Department of Radiology, University of Pennsylvania, Philadelphia, Pennsylvania
Department of Radiology, University of Pennsylvania, Philadelphia, Pennsylvania.
J Nucl Med. 2023 Jan;64(1):131-136. doi: 10.2967/jnumed.122.264152. Epub 2022 Jun 30.
Aggressive cancers such as triple-negative breast cancer (TNBC) avidly metabolize glutamine as a feature of their malignant phenotype. The conversion of glutamine to glutamate by the glutaminase enzyme represents the first and rate-limiting step of this pathway and a target for drug development. Indeed, a novel glutaminase inhibitor (GLSi) has been developed and tested in clinical trials but with limited success, suggesting the potential for a biomarker to select patients who could benefit from this novel therapy. Here, we studied a nonmetabolized amino acid analog, F-fluciclovine, as a PET imaging biomarker for detecting the pharmacodynamic response to GLSi. Uptake of F-fluciclovine into human breast cancer cells was studied in the presence and absence of inhibitors of glutamine transporters and GLSi. To allow F-fluciclovine PET to be performed on mice, citrate in the tracer formulation is replaced by phosphate-buffered saline. Mice bearing triple-negative breast cancer (TNBC) xenografts (HCC38, HCC1806, and MBA-MD-231) and estrogen receptor-positive breast cancer xenografts (MCF-7) were imaged with dynamic PET at baseline and after a 2-d treatment of GLSi (CB839) or vehicle. Kinetic analysis suggested reversible uptake of the tracer, and the distribution volume (V) of F-fluciclovine was estimated by Logan plot analysis.
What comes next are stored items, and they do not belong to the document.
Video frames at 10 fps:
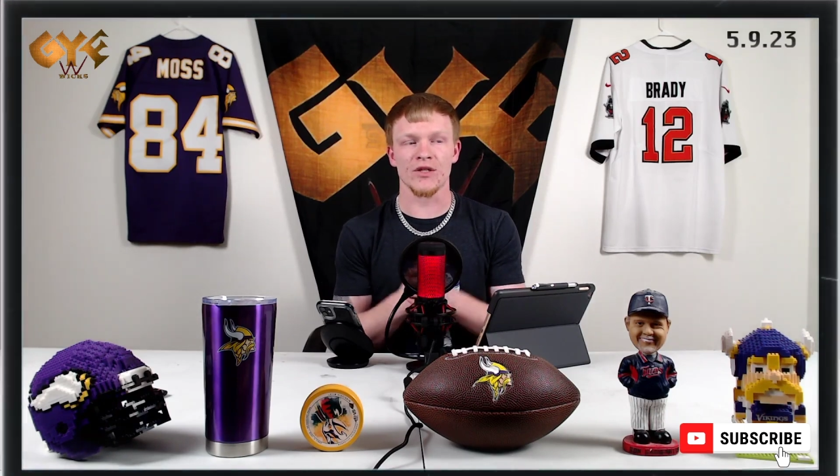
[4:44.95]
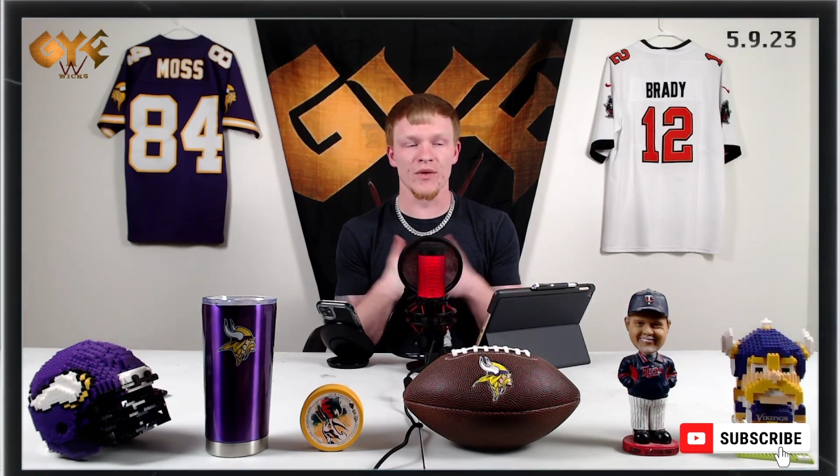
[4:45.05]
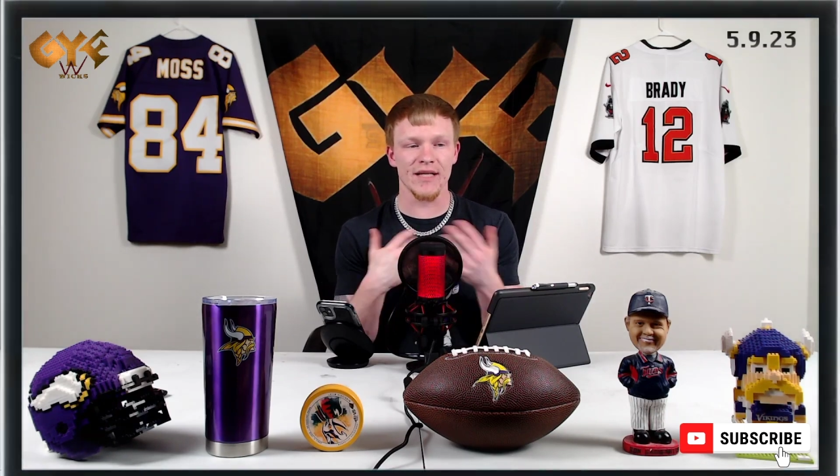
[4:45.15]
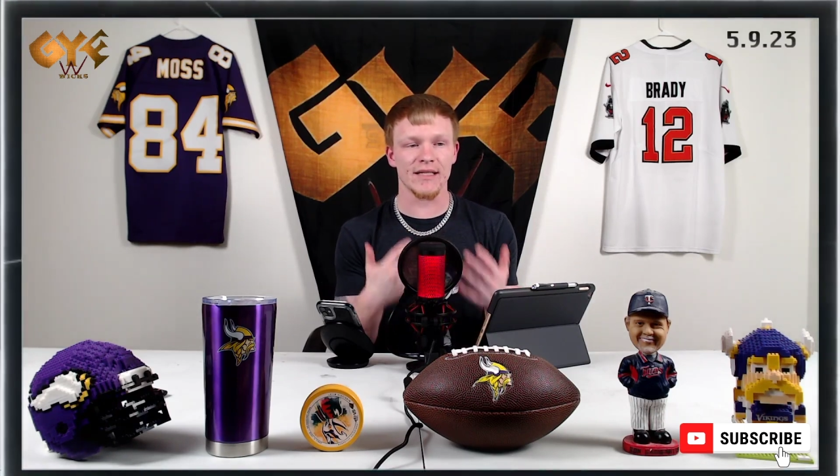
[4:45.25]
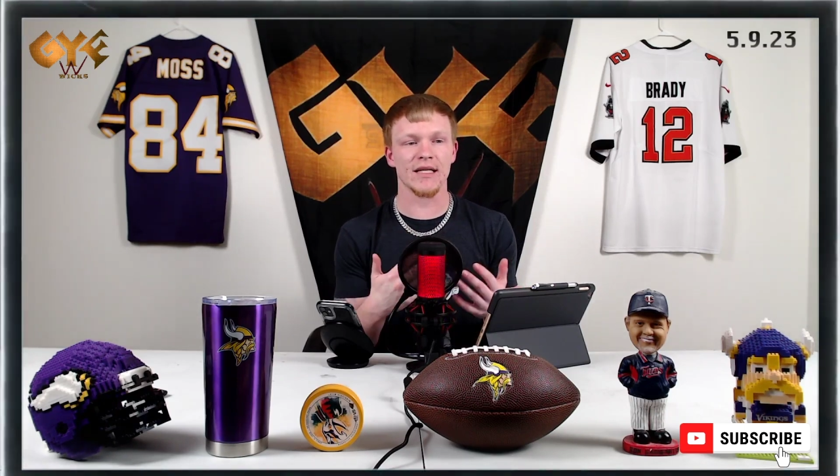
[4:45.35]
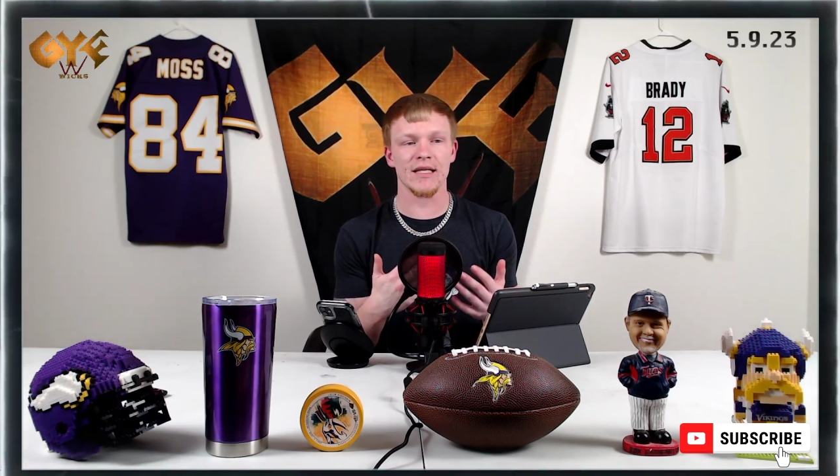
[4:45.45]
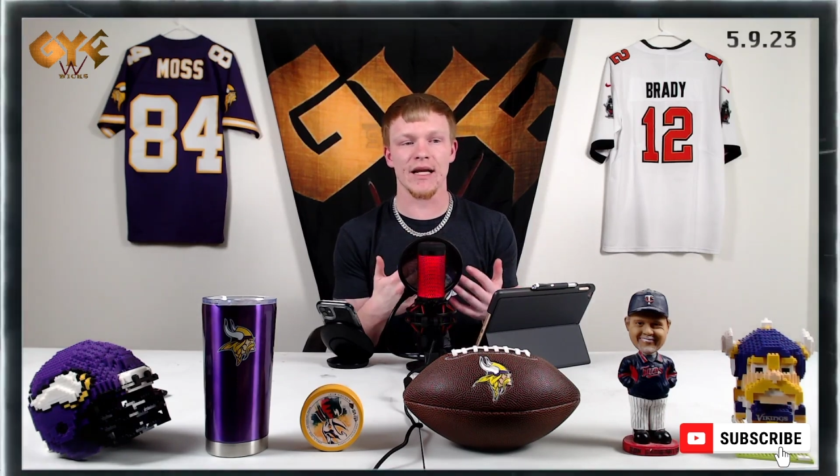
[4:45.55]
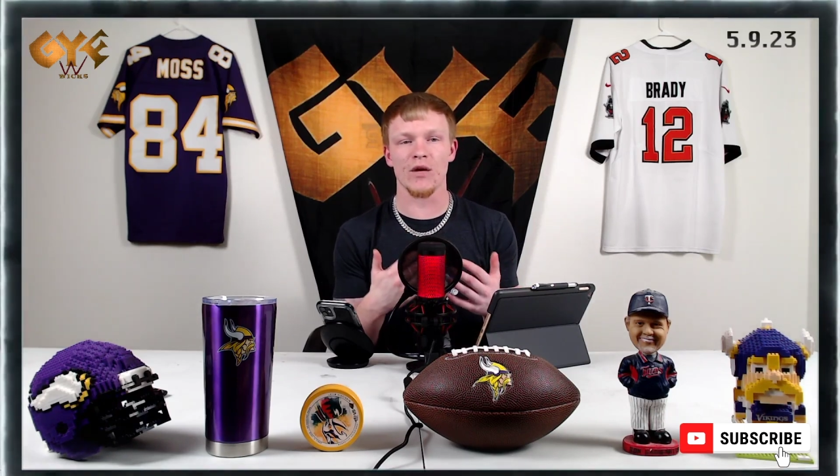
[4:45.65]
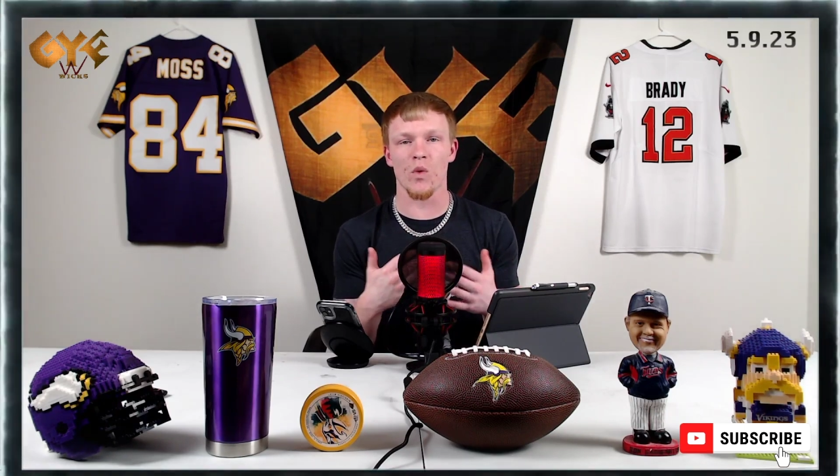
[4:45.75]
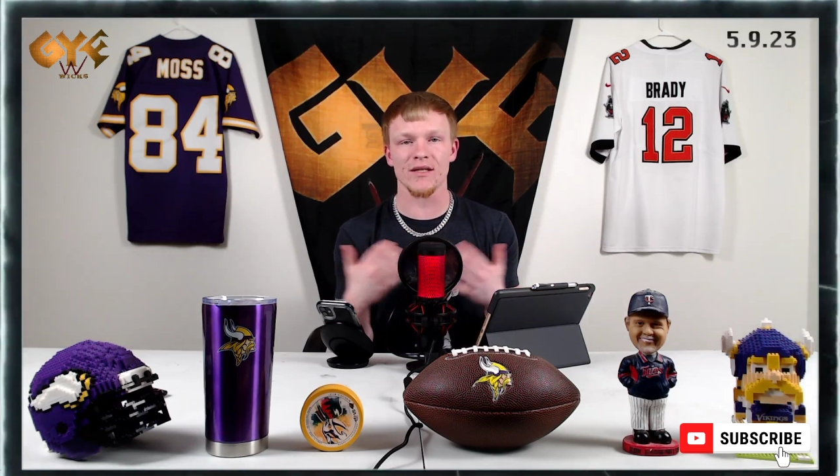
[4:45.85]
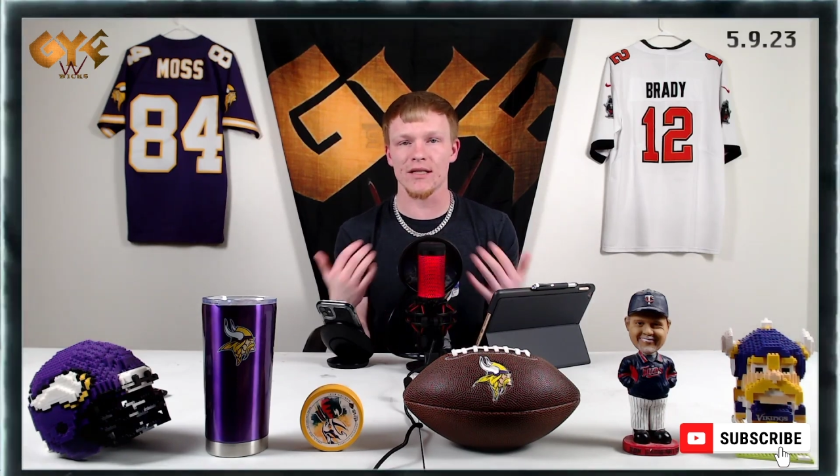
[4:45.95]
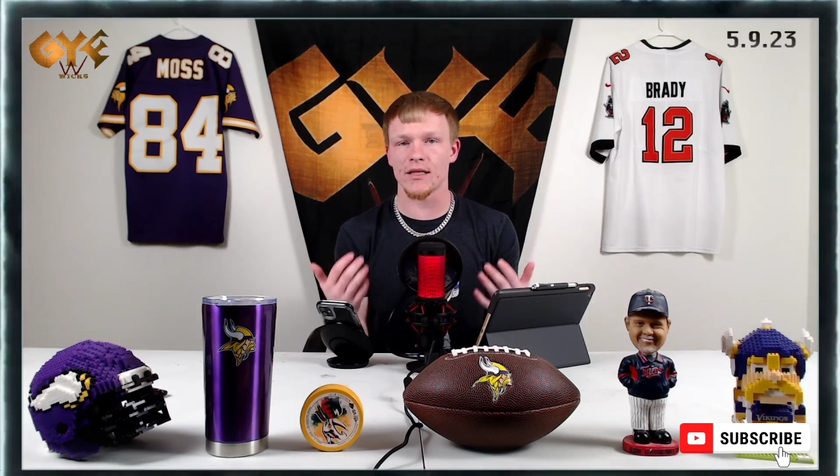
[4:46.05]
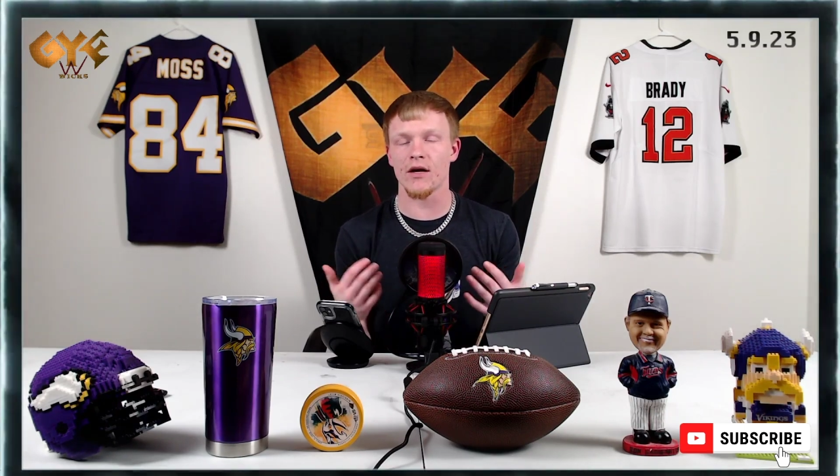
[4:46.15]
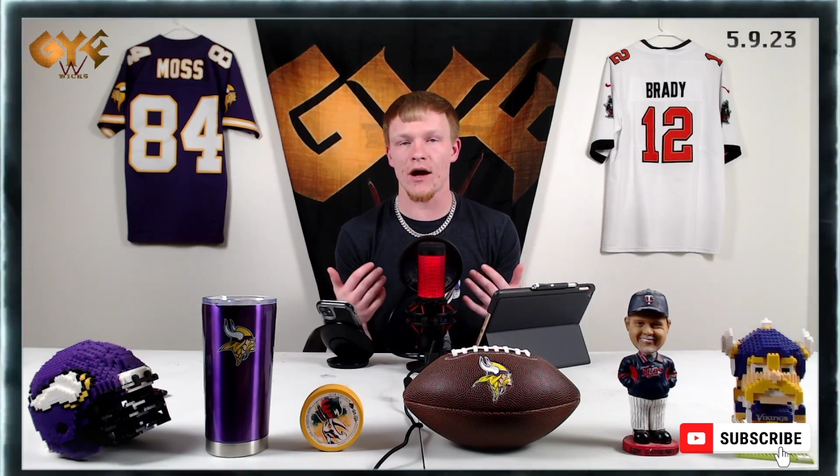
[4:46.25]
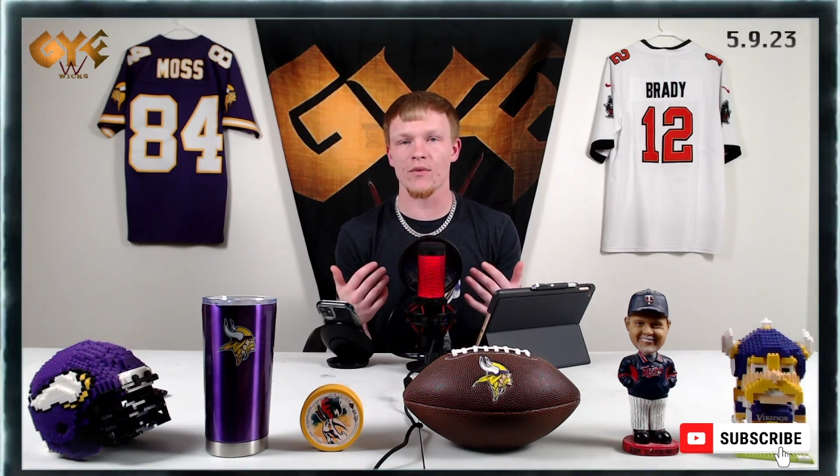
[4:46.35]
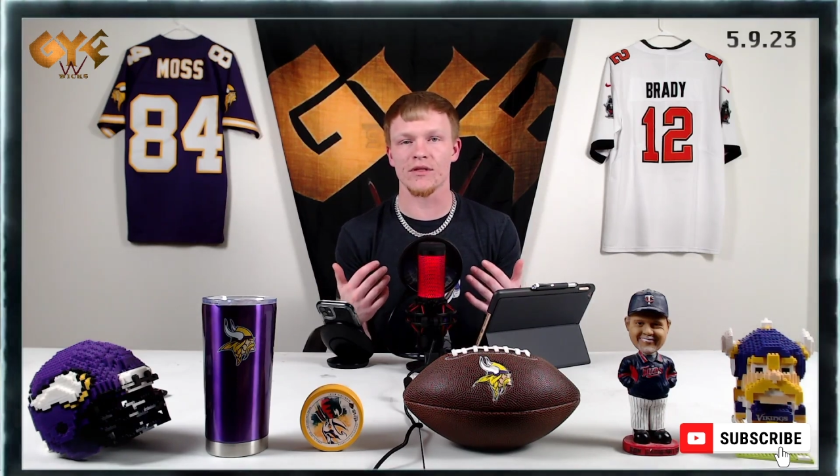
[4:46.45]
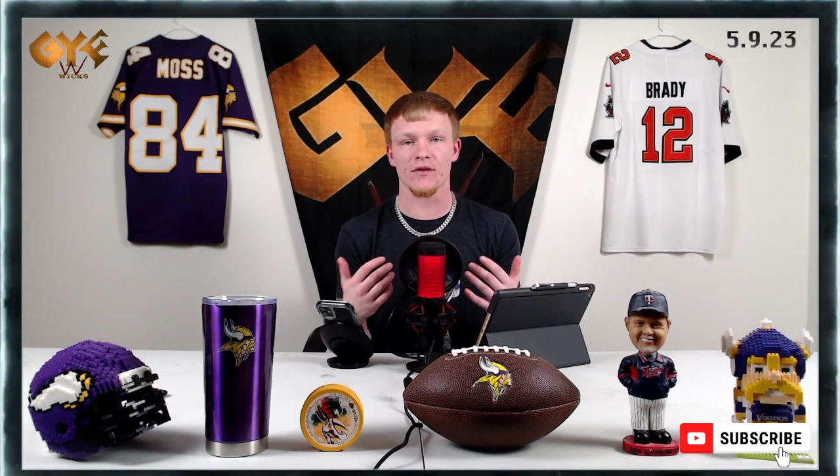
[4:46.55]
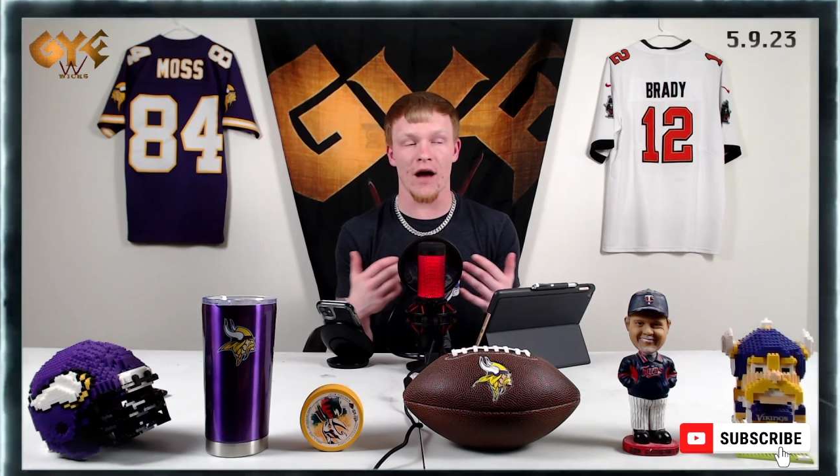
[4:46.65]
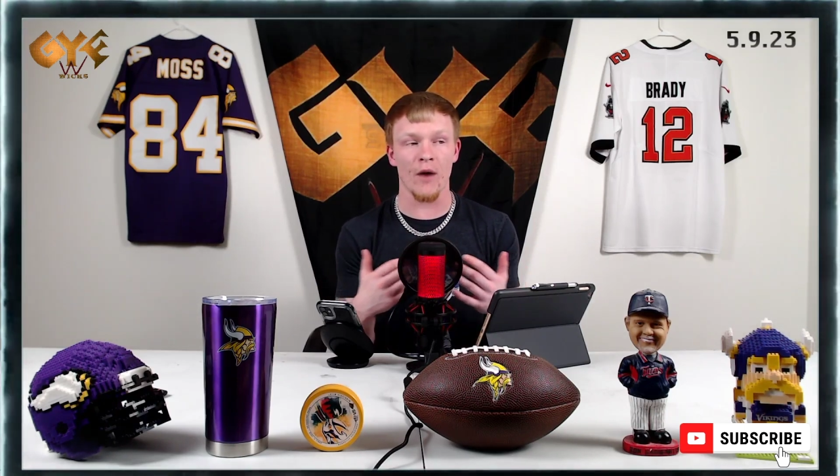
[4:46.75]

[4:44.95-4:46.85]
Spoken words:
soon as I seen that he wasn't there, I was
Our data showed that cellular uptake of F-fluciclovine is mediated by glutamine transporters. A significant increase in V was observed after CB839 treatment in TNBC models exhibiting high glutaminase activity (HCC38 and HCC1806) but not in TNBC or MCF-7 exhibiting low glutaminase. Changes in V were corroborated with changes in GLS activity measured in tumors treated with CB839 versus vehicle, as well as with changes in V of F-(2S,R4)-fluoroglutamine, which we previously validated as a measure of cellular glutamine pool size. A moderate, albeit significant, decrease in F-FDG PET signal was observed in HCC1806 tumors after CB839 treatment. F-fluciclovine PET has potential to serve as a clinically translatable pharmacodynamic biomarker of GLSi.
侵袭性癌症,如三阴性乳腺癌(TNBC),作为其恶性表型的特征,会积极代谢谷氨酰胺。谷氨酰胺酶将谷氨酰胺转化为谷氨酸是该途径的第一步和限速步骤,也是药物开发的靶点。事实上,一种新型的谷氨酰胺酶抑制剂(GLSi)已被开发并在临床试验中进行了测试,但收效甚微,这表明可能需要一种生物标志物来选择可能受益于这种新型治疗的患者。在这里,我们研究了一种非代谢性氨基酸类似物 F-氟丁氨酸(F-fluciclovine),作为检测 GLSi 药效反应的 PET 成像生物标志物。我们研究了在存在和不存在谷氨酰胺转运体抑制剂和 GLSi 的情况下,F-氟丁氨酸在人乳腺癌细胞中的摄取情况。为了允许使用 F-氟丁氨酸进行 PET 成像,将示踪剂配方中的柠檬酸替换为磷酸盐缓冲盐水。携带三阴性乳腺癌(TNBC)异种移植瘤(HCC38、HCC1806 和 MBA-MD-231)和雌激素受体阳性乳腺癌异种移植瘤(MCF-7)的小鼠进行了动态 PET 成像,在基线和接受 GLSi(CB839)或载体治疗 2 天后进行了成像。动力学分析表明示踪剂的摄取是可逆的,通过 Logan 绘图分析估计 F-氟丁氨酸的分布容积(V)。我们的数据表明,F-氟丁氨酸的细胞摄取是由谷氨酰胺转运体介导的。在高谷氨酰胺酶活性(HCC38 和 HCC1806)的 TNBC 模型中,在 CB839 治疗后观察到 V 显著增加,但在 TNBC 或 MCF-7 中观察到的谷氨酰胺酶活性较低的模型中则没有增加。V 的变化与用 CB839 治疗与载体治疗的肿瘤中 GLS 活性的变化以及我们之前验证为细胞谷氨酰胺池大小的 F-(2S,R4)-氟谷氨酸的 V 变化相吻合。在 HCC1806 肿瘤中,在用 CB839 治疗后,观察到 F-FDG PET 信号有适度但显著的降低。F-氟丁氨酸 PET 有可能成为一种可临床转化的 GLSi 药效学生物标志物。